■ What to produce: Pictures aside, restate the records below exactly as written.
━━━━━━━━━━━━━━━━━━━━
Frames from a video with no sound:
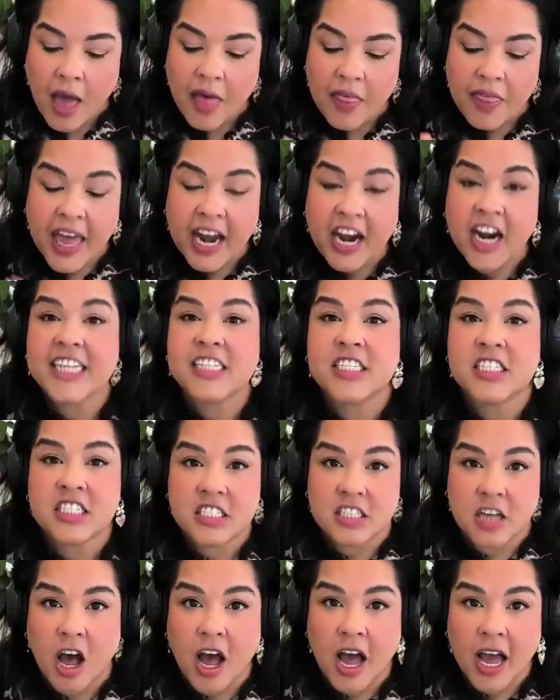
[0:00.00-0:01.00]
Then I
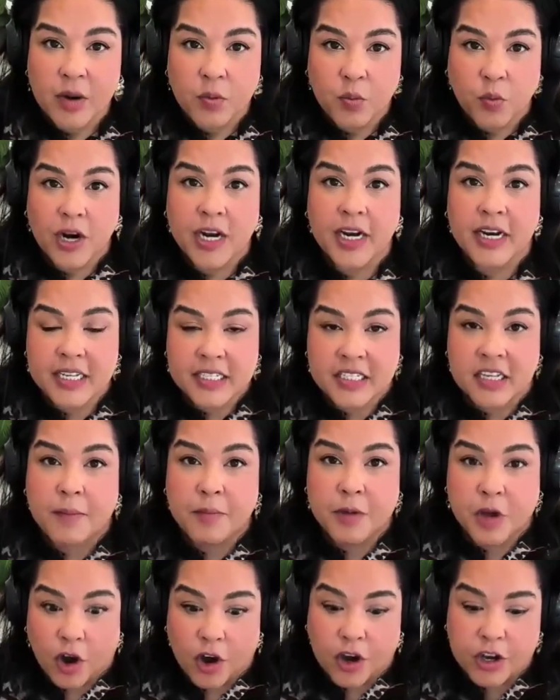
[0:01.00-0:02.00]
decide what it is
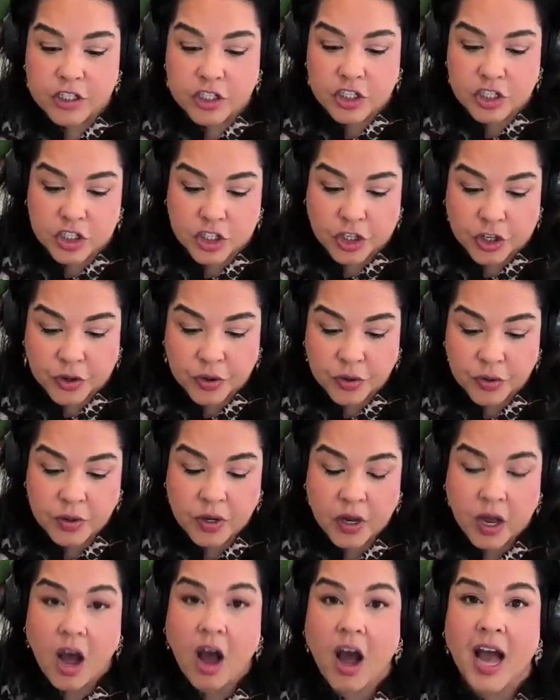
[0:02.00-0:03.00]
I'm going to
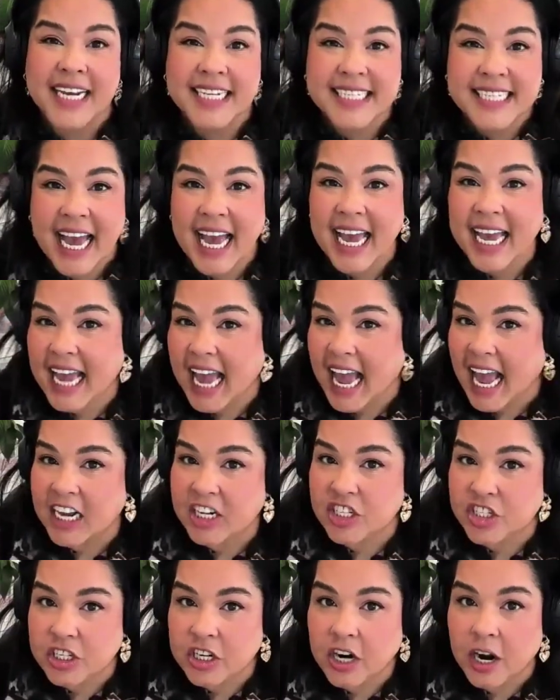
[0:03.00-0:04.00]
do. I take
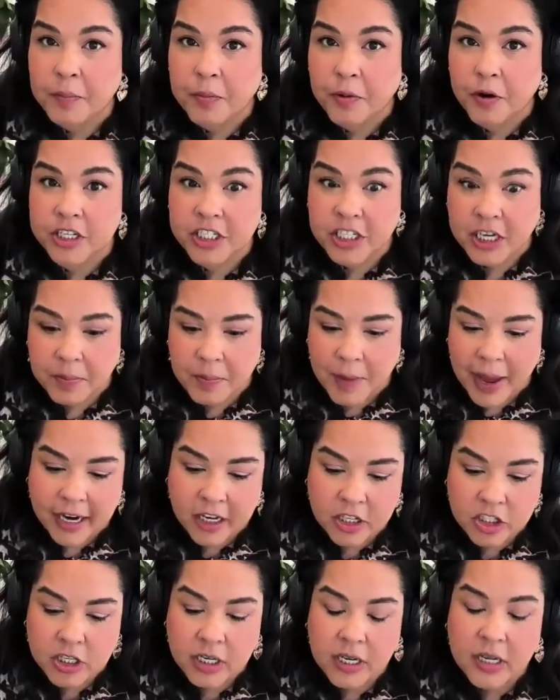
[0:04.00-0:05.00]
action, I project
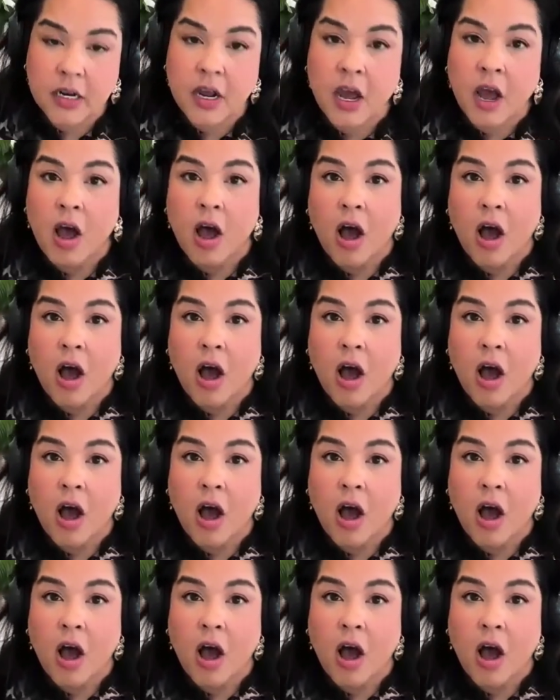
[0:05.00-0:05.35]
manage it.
━━━━━━━━━━━━━━━━━━━━
■ Written solution:
Frames from a video with no sound:
[0:00.00-0:01.00]
Then I
[0:01.00-0:02.00]
decide what it is
[0:02.00-0:03.00]
I'm going to
[0:03.00-0:04.00]
do. I take
[0:04.00-0:05.00]
action, I project
[0:05.00-0:05.35]
manage it.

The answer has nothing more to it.